Vestiario

Gli altri animali (non dimentichiamo che anche noi siamo animali) vengono utilizzati come risorse per la produzione di materiali destinati al vestiario. Pecore e mucche sono allevate e macellate, volpi, visoni e conigli sono costretti ad una vita in gabbia e poi uccisi, animali selvatici vengono fucilati o intrappolati; tutto questo per realizzare vestiti o scarpe dalla loro pelle o pelliccia. Tutti gli animali hanno bisogno di proteggersi dal clima, ma questa non è una giustificazione per privare un altro animale della sua libertà e infine della vita, tanto più quando esistono valide e varie alternative disponibili che non prevedono sofferenza alcuna.

> Cuoio: indossare la pelle di qualcun altro

Molte persone hanno visto le scioccanti immagini di volpi o visoni sofferenti, imprigionati all'interno degli allevamenti di animali da pelliccia, o quelle in cui vengono gasati, scuoiati vivi o uccisi per mezzo di elettrocuzione. Di fronte a tutta questa sofferenza, in molti hanno deciso di non supportare l'industria della pelliccia. Tuttavia la pelle di mucca o pecora continua ad essere molto richiesta. Troppo spesso ci dimentichiamo che cuoio e montone sono la pelle di altri animali, che poi è stata lavorata, conciata, trattata con sostanze chimiche per evitarne la decomposizione e colorata per ottenere la tonalità desiderata. Mentre molte persone ci penserebbero due volte prima di indossare una pelliccia, lo stesso non accade per la pelle che è comunemente considerata un 'sottoprodotto' dell'industria carnea.
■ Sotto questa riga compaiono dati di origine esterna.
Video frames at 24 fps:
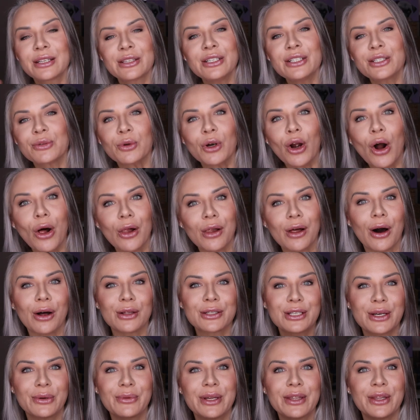Like these are all
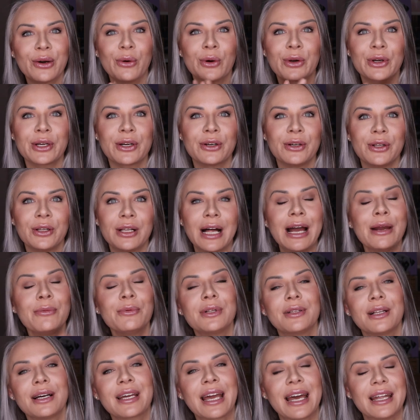also in the article. I
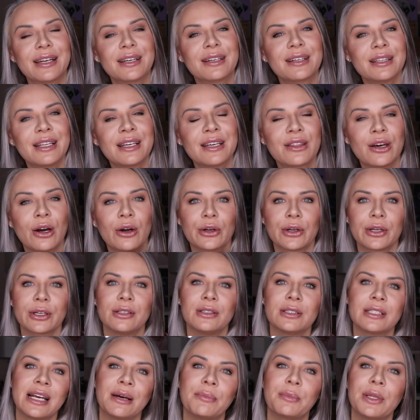will again link the
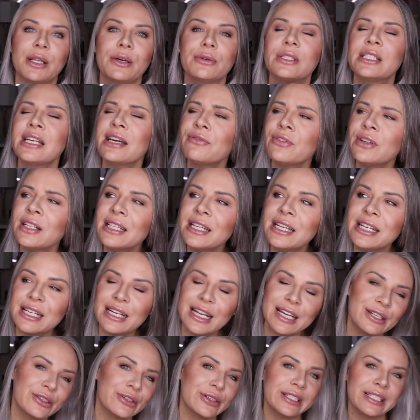article down below. Definitely an
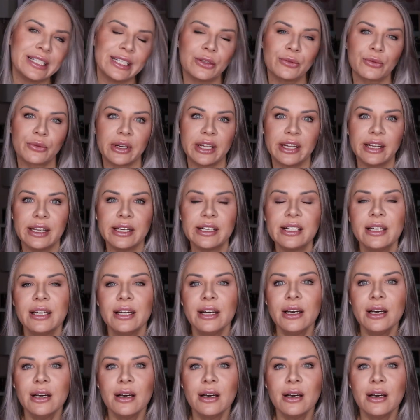interesting read.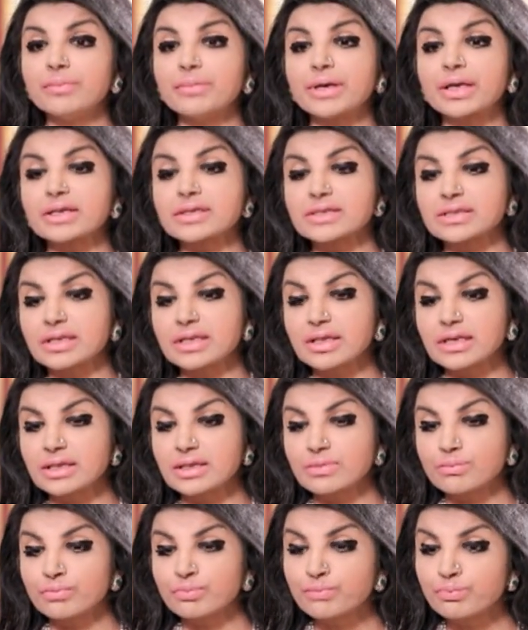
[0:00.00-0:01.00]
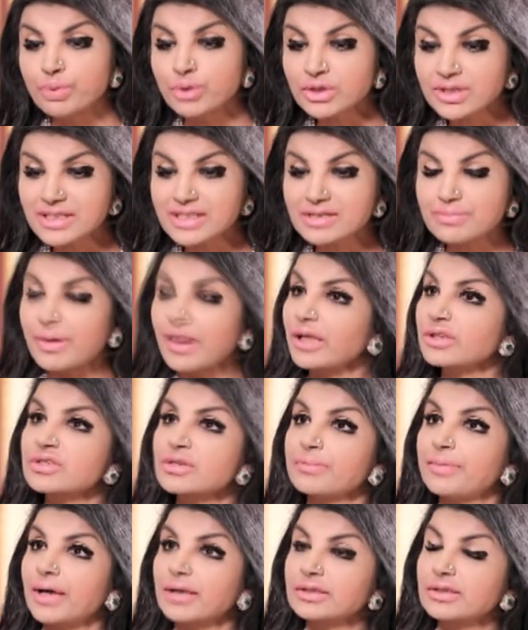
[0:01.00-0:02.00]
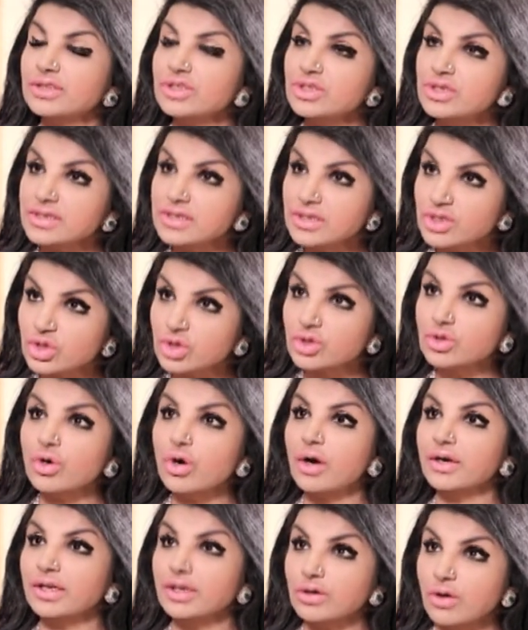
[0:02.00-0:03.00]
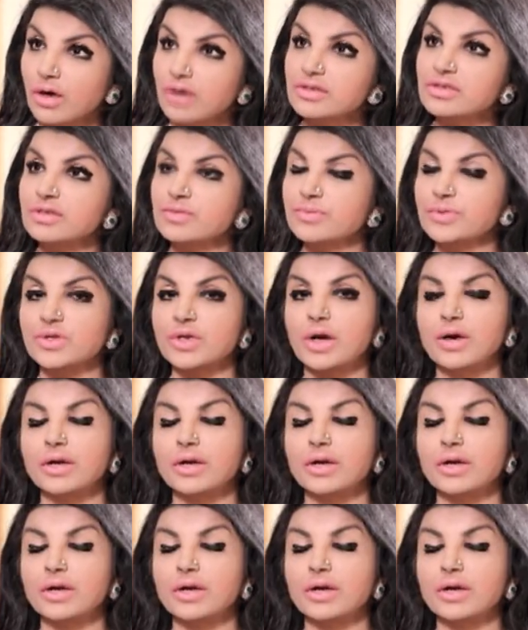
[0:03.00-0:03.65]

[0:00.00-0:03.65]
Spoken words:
because the Buddhist belt of Bangladesh is in Chittagong and Cox's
Questo è ben lungi dall'essere vero: pagare per il cuoio, o la pelle degli ovini, significa sostenere e aggiungere valore economico al prezzo di macello dell'animale e quindi si finisce per supportare ulteriormente l'industria della carne. Dietro il mercato della pelle c'è un business così grande che sarebbe in grado di autosostenersi anche se si smettesse di produrre carne da domani.

Guarda cosa accade all'interno di un macello per bovini, filmato da Animal Equality:


> Pellicce: il pelo appartiene agli animali

Durante la produzione di pellicce un numero significativo di animali, cresciuti in gabbia o catturati in natura, vengono scuoiati vivi. Circa 35 animali sono uccisi e privati della loro pelle per realizzare un singolo cappotto; 30 milioni di individui muoiono per mano dell'industria della pelliccia ogni anno. L'uso della pelliccia è ora ampiamente respinto grazie alla sensibilizzazione dell'opinione pubblica sulla sofferenza subita dagli animali negli allevamenti e sulle loro atroci morti: gasati, scuoiati vivi o uccisi con elettrocuzione.
Tuttavia è importante sottolineare che lo stesso rifiuto verso le pellicce, dovrebbe riguardare qualsiasi capo d'abbigliamento che sia in pelle, pelo o lana, poiché ognuno di essi è realizzato a partire dallo sfruttamento di un individuo.

Guarda l'investigazione sugli allevamenti di visoni in Spagna, realizzata da Animal Equality nel 2010:


> Lana

La lana è un prodotto ampiamente consumato e raramente ci si interroga sulla sua provenienza, nonostante la grande sofferenza celata dall'industria che sfrutta gli ovini. La lana nasce da una proteina lunga ed elastica chiamata cheratina. Prima dell'intervento dell'essere umano, le pecore producevano la quantità necessaria per proteggere, loro stesse, dal freddo. Oggi, gli ovini sfruttati per la lana sono stati selezionati per produrne più di quanto sarebbe stato possibile in natura e questo è causa di numerose malattie dovute alla quantità eccessiva di pelo: alcuni animali infatti muoiono per il troppo caldo, provano dolore per il flystrike (ovvero vengono letteralmente invasi da mosche) e per la tosatura. Durante il taglio del manto, i lavoratori legano e immobilizzano questi animali per poterli privare di ogni centimetro di lana, non curandosi dello stress, del dolore e dei danni fisici che gli provocano.
Le pecore sono individui, esseri senzienti con i propri interessi e desideri, non risorse da sfruttare per produrre sciarpe, maglioni, guanti o cappotti.

Guarda cosa accade all'interno di un macello per ovini, filmato da Animal Equality:

________________

Cosa puoi fare tu?
________________

Oggi esiste una varietà infinita di vestiti realizzati con materiali che non sono di origine animale. È semplice acquistare scarpe, giacche, maglioni o sciarpe prodotti con tessuti sintetici o fibre vegetali come il cotone, la canapa o il lino. I materiali sintetici vengono sempre più spesso riciclati, e sono in aumento anche le compagnie che vendono vestiti, scarpe e borse realizzate a partire da bottiglie di plastica riciclate.